*** Supplied data ***

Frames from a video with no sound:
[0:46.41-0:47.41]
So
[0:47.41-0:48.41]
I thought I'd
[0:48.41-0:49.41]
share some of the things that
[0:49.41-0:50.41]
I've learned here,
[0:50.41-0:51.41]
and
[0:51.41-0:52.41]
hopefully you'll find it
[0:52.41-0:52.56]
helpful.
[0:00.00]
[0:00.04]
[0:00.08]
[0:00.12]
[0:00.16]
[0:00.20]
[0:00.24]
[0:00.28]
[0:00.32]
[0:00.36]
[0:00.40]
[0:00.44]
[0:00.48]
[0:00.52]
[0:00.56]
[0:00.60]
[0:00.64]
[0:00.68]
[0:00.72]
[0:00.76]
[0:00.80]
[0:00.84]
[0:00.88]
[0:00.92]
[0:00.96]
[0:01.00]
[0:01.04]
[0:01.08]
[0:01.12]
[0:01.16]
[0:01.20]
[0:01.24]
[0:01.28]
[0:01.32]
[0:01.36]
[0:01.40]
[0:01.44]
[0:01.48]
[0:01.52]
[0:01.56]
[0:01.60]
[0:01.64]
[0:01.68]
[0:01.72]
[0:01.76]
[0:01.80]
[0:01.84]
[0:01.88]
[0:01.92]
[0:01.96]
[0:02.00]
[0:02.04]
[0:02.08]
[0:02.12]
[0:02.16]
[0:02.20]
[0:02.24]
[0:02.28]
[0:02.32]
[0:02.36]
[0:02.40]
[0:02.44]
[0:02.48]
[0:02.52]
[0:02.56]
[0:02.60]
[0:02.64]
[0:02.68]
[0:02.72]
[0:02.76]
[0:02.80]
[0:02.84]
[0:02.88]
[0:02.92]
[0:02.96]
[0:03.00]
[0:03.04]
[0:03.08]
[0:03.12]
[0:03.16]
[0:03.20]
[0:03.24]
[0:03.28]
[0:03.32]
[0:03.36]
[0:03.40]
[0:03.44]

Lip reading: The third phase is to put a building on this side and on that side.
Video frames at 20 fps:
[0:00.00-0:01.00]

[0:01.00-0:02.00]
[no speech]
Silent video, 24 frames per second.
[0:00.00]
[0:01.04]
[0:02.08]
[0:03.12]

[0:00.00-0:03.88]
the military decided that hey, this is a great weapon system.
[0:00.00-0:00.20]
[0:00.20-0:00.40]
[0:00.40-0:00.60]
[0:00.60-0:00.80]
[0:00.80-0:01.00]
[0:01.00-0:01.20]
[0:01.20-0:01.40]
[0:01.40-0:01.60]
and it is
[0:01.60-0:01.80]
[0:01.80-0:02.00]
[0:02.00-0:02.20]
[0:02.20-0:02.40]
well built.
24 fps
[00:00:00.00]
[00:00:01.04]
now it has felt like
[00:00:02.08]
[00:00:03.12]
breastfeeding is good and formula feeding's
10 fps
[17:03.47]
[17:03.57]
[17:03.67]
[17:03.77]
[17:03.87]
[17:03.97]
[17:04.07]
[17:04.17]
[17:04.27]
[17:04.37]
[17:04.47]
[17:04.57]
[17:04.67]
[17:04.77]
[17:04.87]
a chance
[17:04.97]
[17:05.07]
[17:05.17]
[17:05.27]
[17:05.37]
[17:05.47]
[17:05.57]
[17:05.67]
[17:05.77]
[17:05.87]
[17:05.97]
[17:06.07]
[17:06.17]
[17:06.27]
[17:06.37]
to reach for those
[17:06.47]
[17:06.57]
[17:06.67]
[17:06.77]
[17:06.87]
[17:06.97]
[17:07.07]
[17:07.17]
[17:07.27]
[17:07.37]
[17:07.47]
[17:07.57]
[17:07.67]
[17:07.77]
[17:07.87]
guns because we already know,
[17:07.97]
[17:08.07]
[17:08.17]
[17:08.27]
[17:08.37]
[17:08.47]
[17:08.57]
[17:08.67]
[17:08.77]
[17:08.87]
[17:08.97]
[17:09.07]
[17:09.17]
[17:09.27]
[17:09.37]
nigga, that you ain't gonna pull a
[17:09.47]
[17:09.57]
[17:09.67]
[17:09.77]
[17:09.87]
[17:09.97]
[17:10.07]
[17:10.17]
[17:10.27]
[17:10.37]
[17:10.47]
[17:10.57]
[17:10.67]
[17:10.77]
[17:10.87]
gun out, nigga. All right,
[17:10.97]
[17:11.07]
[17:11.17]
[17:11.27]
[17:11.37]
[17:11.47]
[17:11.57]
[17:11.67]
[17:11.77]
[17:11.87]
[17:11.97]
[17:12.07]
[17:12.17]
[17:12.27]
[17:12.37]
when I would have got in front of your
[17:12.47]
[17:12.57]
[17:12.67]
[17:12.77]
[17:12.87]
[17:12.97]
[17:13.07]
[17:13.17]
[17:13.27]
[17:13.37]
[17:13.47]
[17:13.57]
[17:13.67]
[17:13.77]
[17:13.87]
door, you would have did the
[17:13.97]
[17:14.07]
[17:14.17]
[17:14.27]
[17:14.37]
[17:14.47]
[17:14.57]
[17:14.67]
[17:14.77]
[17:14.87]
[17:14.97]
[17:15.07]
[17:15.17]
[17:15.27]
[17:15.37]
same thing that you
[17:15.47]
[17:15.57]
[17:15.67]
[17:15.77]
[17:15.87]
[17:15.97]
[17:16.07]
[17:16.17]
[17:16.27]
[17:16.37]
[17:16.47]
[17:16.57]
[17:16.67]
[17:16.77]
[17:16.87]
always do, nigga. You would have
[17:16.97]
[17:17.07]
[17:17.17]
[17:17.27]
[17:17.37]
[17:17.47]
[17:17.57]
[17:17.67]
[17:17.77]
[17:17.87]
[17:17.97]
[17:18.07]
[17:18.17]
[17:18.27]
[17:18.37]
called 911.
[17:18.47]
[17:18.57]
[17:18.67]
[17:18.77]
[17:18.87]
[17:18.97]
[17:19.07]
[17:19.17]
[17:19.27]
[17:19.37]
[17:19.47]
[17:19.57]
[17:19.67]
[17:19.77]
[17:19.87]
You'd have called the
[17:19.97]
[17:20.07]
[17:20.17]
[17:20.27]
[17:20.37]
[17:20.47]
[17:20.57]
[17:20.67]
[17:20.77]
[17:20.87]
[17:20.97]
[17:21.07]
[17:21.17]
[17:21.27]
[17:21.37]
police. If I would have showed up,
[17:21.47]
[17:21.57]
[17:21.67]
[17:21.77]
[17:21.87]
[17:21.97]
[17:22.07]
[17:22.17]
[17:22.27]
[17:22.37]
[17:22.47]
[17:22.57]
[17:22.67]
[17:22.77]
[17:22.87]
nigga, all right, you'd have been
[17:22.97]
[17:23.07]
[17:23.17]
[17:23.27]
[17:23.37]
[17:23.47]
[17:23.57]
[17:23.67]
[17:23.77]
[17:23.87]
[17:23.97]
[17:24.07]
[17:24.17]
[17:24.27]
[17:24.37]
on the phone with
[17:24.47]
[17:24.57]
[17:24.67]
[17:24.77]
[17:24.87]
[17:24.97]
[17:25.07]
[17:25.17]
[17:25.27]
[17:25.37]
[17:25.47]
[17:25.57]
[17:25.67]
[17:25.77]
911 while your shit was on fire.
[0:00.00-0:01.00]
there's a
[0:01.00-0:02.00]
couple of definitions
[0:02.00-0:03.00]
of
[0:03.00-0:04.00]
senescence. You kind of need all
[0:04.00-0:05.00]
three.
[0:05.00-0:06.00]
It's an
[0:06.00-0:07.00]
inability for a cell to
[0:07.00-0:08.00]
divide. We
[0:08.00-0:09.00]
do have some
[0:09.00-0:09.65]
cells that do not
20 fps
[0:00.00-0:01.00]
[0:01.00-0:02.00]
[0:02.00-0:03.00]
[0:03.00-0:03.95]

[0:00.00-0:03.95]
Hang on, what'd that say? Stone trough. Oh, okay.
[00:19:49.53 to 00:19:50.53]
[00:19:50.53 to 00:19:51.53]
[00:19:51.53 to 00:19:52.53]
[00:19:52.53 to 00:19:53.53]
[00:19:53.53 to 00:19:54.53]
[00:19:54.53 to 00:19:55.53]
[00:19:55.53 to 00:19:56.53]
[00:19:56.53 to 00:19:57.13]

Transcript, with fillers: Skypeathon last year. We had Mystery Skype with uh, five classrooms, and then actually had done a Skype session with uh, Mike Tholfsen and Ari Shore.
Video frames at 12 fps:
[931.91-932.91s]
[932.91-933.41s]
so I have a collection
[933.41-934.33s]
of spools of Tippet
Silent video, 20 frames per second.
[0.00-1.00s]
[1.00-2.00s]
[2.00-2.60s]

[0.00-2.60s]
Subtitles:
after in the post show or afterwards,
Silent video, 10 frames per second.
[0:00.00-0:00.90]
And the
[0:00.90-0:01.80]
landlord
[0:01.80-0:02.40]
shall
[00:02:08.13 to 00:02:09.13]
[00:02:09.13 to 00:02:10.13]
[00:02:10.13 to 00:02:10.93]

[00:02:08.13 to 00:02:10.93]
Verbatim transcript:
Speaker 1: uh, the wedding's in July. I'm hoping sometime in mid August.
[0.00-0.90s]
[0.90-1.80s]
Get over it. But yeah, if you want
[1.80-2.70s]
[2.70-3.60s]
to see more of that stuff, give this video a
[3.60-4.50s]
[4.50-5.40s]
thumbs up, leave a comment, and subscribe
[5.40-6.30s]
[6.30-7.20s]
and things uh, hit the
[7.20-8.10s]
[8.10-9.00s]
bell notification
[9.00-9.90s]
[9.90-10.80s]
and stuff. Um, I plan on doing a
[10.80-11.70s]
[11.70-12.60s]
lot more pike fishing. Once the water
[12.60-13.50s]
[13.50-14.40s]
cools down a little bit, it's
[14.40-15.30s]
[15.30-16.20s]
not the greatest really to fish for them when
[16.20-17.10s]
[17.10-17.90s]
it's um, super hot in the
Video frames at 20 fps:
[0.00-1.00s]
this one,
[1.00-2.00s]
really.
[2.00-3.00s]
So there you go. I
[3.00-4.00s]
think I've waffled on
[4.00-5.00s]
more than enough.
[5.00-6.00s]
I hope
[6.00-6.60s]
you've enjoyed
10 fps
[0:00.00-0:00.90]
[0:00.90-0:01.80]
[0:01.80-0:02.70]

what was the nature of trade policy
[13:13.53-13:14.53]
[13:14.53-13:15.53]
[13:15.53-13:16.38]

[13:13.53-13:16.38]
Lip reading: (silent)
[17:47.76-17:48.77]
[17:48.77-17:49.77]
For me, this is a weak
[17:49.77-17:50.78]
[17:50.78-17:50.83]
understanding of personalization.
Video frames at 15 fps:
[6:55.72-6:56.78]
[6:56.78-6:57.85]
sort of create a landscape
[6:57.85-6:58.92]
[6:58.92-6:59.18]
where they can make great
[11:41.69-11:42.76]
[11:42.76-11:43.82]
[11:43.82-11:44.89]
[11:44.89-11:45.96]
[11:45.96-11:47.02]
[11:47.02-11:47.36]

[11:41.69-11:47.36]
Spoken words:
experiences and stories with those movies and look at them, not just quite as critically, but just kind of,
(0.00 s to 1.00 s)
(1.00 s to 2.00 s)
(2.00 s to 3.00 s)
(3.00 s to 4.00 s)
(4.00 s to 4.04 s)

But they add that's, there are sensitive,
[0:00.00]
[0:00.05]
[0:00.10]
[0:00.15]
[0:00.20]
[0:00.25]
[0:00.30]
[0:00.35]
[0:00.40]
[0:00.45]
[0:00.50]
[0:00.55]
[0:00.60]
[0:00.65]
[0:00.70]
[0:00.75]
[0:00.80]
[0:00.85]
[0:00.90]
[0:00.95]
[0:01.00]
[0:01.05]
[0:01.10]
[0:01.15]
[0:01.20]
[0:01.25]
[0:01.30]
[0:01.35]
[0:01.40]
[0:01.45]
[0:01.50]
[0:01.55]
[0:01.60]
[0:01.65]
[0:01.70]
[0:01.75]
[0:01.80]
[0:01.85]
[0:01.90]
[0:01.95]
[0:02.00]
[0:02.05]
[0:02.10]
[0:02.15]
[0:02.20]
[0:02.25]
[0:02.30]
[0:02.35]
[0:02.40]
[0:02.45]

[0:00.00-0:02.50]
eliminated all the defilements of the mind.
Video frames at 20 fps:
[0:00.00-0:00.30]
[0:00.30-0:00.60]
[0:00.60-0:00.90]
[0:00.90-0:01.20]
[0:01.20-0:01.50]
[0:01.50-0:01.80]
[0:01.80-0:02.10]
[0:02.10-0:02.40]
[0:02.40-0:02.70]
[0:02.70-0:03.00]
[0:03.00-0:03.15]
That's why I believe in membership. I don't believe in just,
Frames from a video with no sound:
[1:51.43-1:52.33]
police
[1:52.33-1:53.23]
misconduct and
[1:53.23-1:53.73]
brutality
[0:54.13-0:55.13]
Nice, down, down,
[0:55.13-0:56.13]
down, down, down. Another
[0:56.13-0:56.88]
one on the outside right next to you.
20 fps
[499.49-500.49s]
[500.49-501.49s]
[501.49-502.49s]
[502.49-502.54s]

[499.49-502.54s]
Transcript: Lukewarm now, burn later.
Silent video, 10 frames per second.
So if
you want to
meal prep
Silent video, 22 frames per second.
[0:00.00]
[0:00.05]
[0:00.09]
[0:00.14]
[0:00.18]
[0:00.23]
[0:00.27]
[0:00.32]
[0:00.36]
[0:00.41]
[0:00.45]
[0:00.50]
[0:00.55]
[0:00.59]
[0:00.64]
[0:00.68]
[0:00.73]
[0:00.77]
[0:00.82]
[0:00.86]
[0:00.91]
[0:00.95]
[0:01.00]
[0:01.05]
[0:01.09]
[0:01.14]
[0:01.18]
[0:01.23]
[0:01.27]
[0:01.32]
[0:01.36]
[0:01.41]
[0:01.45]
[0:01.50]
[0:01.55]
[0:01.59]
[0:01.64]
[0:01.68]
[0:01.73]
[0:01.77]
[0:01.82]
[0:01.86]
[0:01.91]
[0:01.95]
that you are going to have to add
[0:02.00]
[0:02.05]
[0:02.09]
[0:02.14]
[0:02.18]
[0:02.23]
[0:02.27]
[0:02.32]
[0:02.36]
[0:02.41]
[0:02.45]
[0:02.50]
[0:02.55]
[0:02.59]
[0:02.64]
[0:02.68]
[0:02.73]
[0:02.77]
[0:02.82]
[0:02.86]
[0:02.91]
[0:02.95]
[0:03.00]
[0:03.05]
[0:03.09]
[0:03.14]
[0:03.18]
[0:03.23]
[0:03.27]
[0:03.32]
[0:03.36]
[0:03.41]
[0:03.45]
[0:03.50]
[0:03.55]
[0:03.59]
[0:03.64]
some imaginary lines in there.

*** End of Supplied data ***

__Problem statement__:
Please transcribe only the lines in the records above running from the line that has "[0:01.80-0:02.40]" through the line that has "[16.20-17.10s]", both included, exactly as they appear.

__Result of this exercise__:
[0:01.80-0:02.40]
shall
[00:02:08.13 to 00:02:09.13]
[00:02:09.13 to 00:02:10.13]
[00:02:10.13 to 00:02:10.93]

[00:02:08.13 to 00:02:10.93]
Verbatim transcript:
Speaker 1: uh, the wedding's in July. I'm hoping sometime in mid August.
[0.00-0.90s]
[0.90-1.80s]
Get over it. But yeah, if you want
[1.80-2.70s]
[2.70-3.60s]
to see more of that stuff, give this video a
[3.60-4.50s]
[4.50-5.40s]
thumbs up, leave a comment, and subscribe
[5.40-6.30s]
[6.30-7.20s]
and things uh, hit the
[7.20-8.10s]
[8.10-9.00s]
bell notification
[9.00-9.90s]
[9.90-10.80s]
and stuff. Um, I plan on doing a
[10.80-11.70s]
[11.70-12.60s]
lot more pike fishing. Once the water
[12.60-13.50s]
[13.50-14.40s]
cools down a little bit, it's
[14.40-15.30s]
[15.30-16.20s]
not the greatest really to fish for them when
[16.20-17.10s]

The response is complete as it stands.